** The input follows **

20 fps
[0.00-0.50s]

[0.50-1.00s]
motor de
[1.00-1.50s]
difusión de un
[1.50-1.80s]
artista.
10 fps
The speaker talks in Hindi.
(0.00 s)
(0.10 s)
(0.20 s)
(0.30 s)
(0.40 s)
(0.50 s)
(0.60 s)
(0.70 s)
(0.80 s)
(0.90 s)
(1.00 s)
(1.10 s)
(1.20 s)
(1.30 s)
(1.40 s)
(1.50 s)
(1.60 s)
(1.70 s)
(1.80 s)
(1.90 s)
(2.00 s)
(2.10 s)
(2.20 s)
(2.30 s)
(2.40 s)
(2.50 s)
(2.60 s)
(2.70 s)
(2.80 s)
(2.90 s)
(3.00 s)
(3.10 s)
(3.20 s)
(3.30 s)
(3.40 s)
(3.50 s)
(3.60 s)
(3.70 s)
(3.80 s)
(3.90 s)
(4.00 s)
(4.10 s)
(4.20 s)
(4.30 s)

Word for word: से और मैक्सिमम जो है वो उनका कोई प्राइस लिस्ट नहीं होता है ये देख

** End of The input **
** The input follows **

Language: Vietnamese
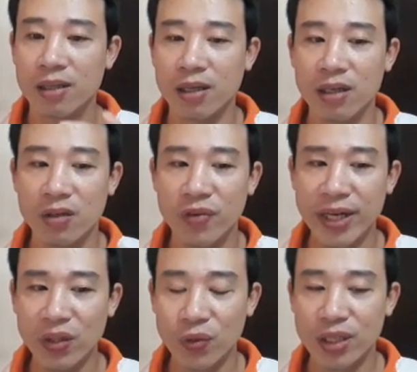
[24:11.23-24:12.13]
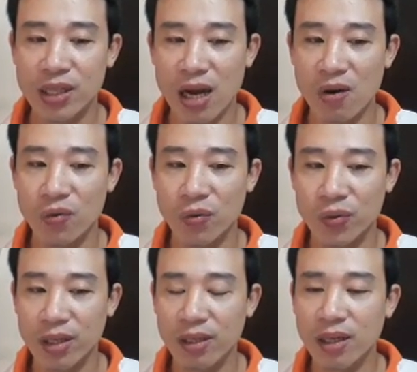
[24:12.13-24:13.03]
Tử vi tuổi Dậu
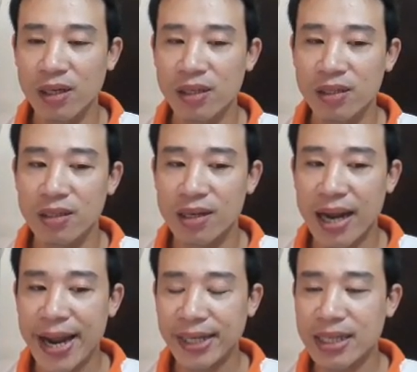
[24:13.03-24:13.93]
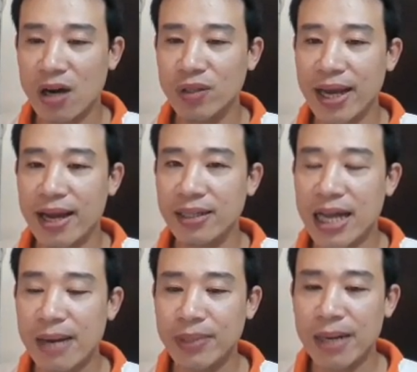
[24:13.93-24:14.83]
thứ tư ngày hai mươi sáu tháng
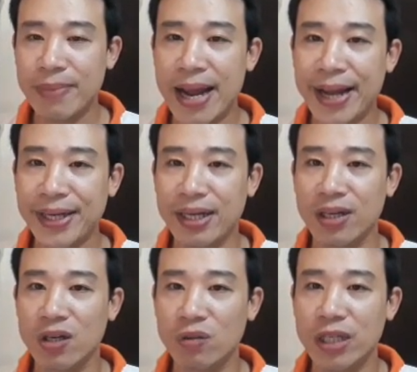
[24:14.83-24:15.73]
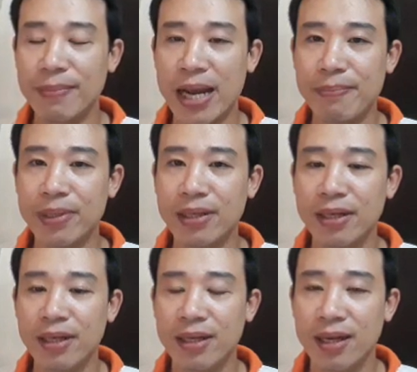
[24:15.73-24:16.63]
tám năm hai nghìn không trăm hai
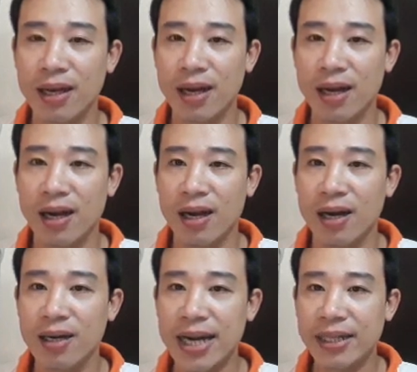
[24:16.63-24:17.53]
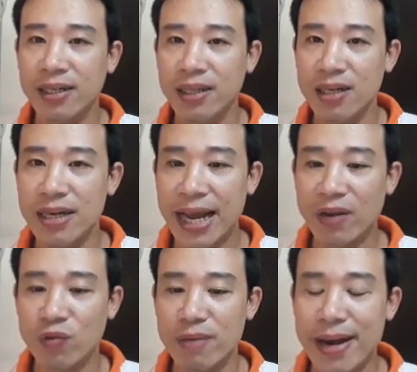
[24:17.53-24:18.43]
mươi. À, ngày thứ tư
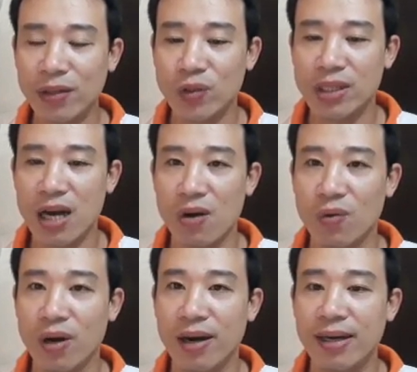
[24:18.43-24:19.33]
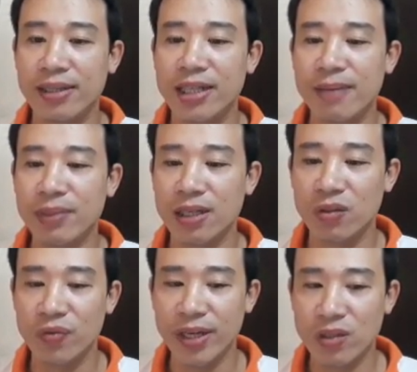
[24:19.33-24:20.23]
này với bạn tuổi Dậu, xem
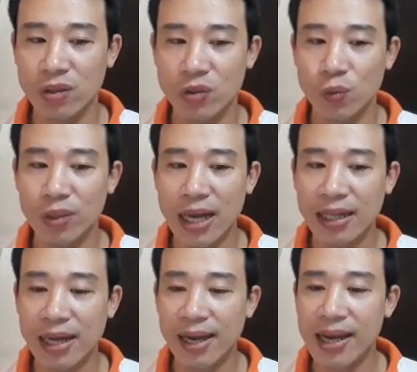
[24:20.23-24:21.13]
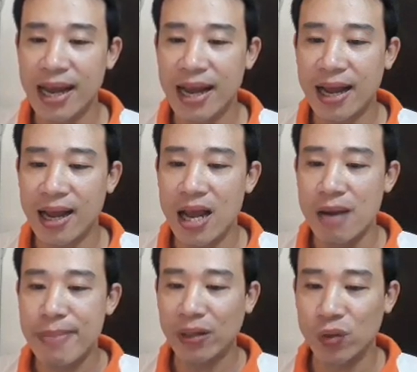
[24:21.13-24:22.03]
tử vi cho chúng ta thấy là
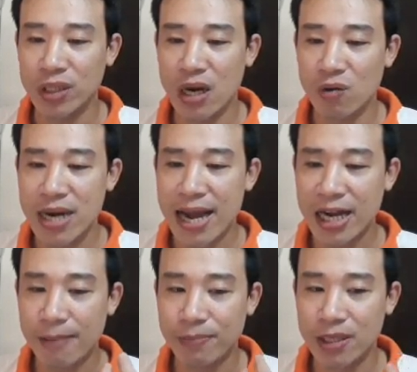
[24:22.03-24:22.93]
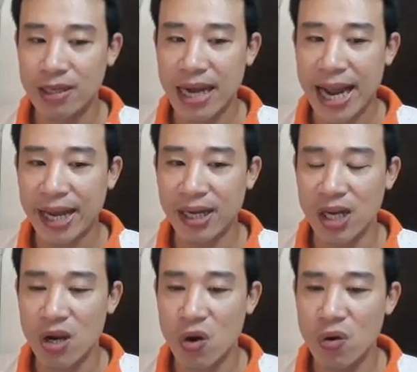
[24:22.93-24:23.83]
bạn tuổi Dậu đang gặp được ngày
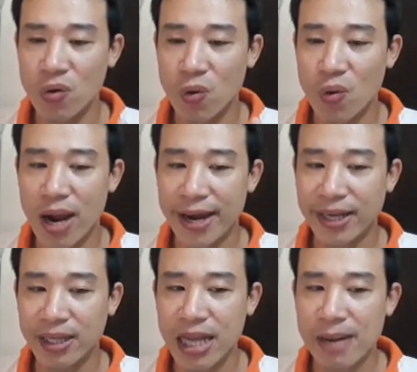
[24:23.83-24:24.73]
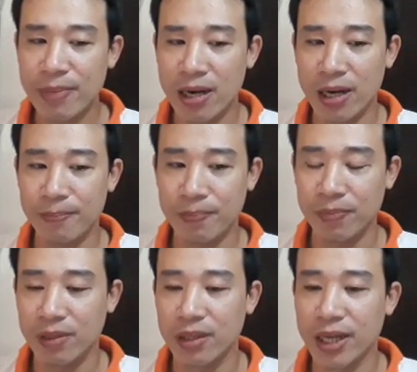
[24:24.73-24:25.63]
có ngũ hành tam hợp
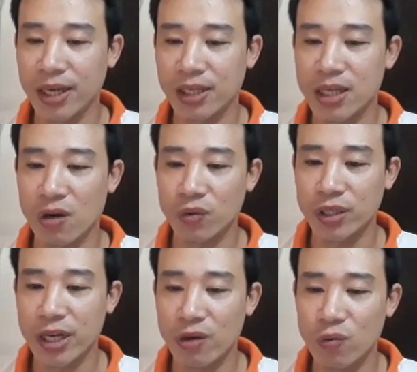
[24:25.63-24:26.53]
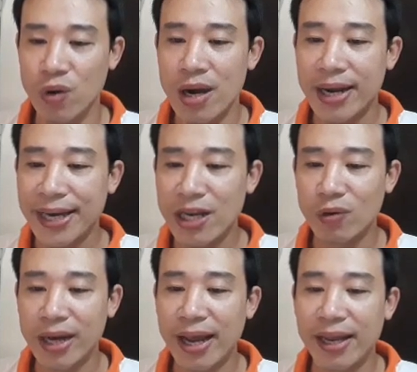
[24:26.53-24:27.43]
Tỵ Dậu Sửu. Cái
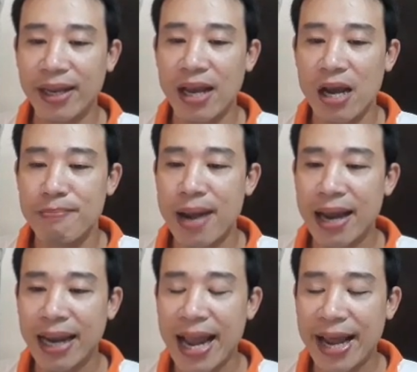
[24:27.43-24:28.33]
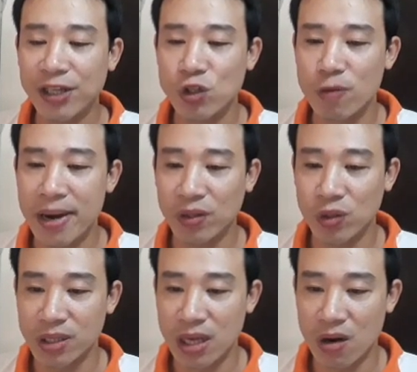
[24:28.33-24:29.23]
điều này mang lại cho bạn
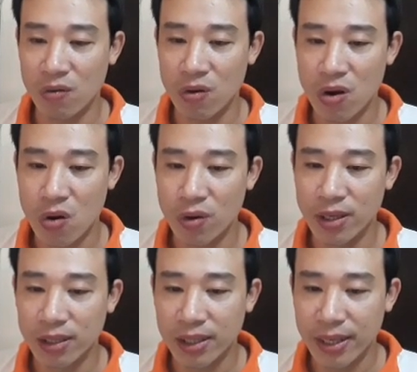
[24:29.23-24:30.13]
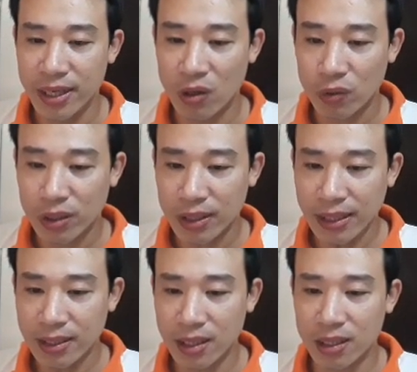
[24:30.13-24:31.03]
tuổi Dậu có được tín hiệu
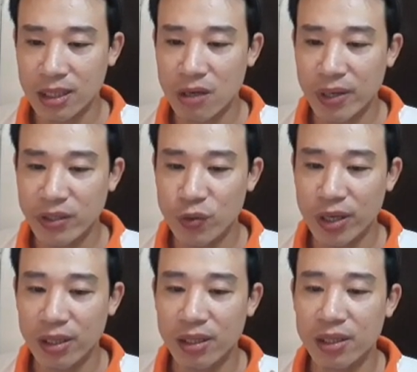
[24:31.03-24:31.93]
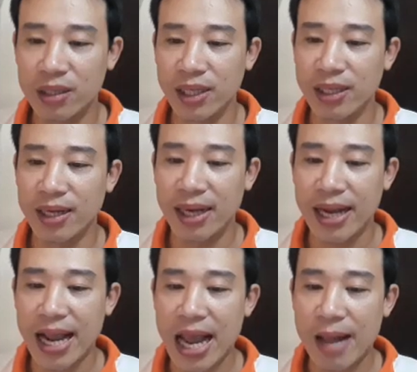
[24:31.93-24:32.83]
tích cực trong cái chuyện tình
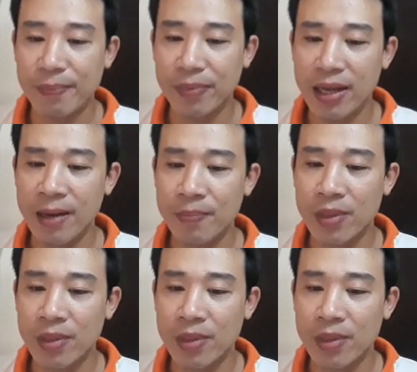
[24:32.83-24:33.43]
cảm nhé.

** End of The input **

*The problem*: Your answer is the exact run of lines above from the one with "[24:11.23-24:12.13]" through the one with "[24:23.83-24:24.73]", both ends included, minus any picture.

*Reply*:
[24:11.23-24:12.13]
[24:12.13-24:13.03]
Tử vi tuổi Dậu
[24:13.03-24:13.93]
[24:13.93-24:14.83]
thứ tư ngày hai mươi sáu tháng
[24:14.83-24:15.73]
[24:15.73-24:16.63]
tám năm hai nghìn không trăm hai
[24:16.63-24:17.53]
[24:17.53-24:18.43]
mươi. À, ngày thứ tư
[24:18.43-24:19.33]
[24:19.33-24:20.23]
này với bạn tuổi Dậu, xem
[24:20.23-24:21.13]
[24:21.13-24:22.03]
tử vi cho chúng ta thấy là
[24:22.03-24:22.93]
[24:22.93-24:23.83]
bạn tuổi Dậu đang gặp được ngày
[24:23.83-24:24.73]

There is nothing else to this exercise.